If your answer to “who do you work with?” is “I work with anxiety and depression,” you don’t have a niche. You have a description of 80% of therapy clients.

I know this feels controversial. You went to school to help people with mental health issues. Anxiety and depression are mental health issues. Why wouldn’t you list them?

Because when everyone says the same thing, no one stands out. And when no one stands out, clients pick based on convenience or cost - not fit.

What a niche actually is.

A niche isn’t just a diagnosis or population. It’s a specific person with a specific problem at a specific point in their life.

Compare these:

“I work with anxiety.”

vs.

“I work with high-achieving women in their 30s who look like they have it all together but are secretly exhausted by their own perfectionism.”

The first one describes a symptom. The second one describes a human being. Which one would you click on if you were that woman?

The specificity objection.

“But if I get too specific, I’ll turn people away!”

Maybe. But you’ll also attract the right people - the ones who read your website and think “it’s like they’re describing my life.”

Here’s what actually happens when you niche down: You become memorable. Referral sources think of you for specific situations. Your marketing becomes easier because you know exactly who you’re talking to. And counterintuitively, you often get more inquiries, not fewer.

I’d rather have 10 inquiries from people who are genuinely a great fit than 50 inquiries from people who picked me because I was available on Tuesdays.

How to find your niche.

Start with energy, not strategy.

Who do you love working with? Not who can you work with - who lights you up? Who do you think about between sessions because you’re genuinely invested in their progress?

Now flip it: Who drains you? Who do you dread seeing on your schedule? What types of clients leave you feeling depleted?

The patterns there will tell you more than any market research.

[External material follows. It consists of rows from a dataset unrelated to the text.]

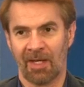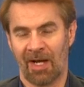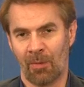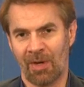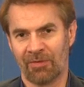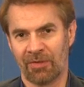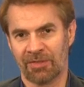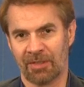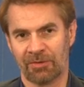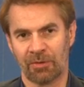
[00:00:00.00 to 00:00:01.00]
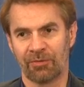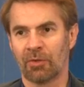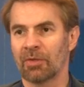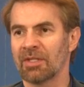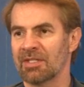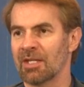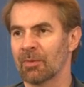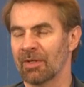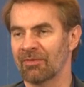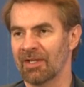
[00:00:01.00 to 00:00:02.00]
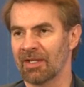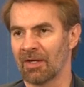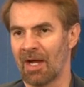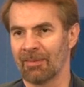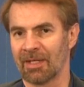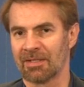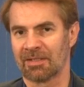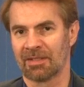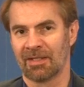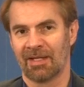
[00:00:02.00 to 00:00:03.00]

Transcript: However, there's a sort of dirty secret of economics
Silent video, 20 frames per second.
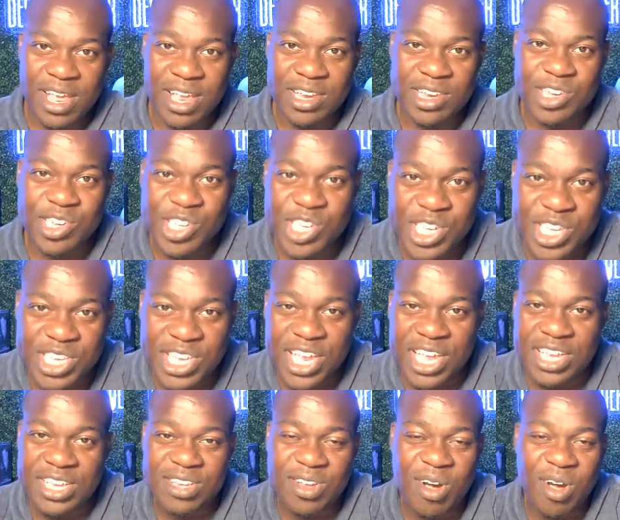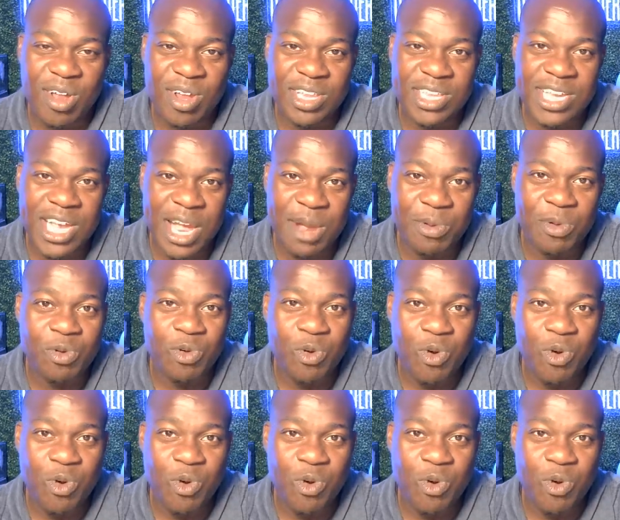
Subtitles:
And she says all the time,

Then ask: What do I bring that’s different? Maybe it’s lived experience. Maybe it’s a specific training. Maybe it’s your style or approach. Your niche lives at the intersection of who you love working with and what makes you uniquely suited to help them.

The “I help” statement.

Try this formula: I help [specific person] who is struggling with [specific problem] so they can [specific transformation].

Not: “I help adults with anxiety and depression.”

Instead: “I help new moms who feel like they’re failing at everything rebuild their confidence and actually enjoy motherhood.”

The first is forgettable. The second makes the right person feel seen.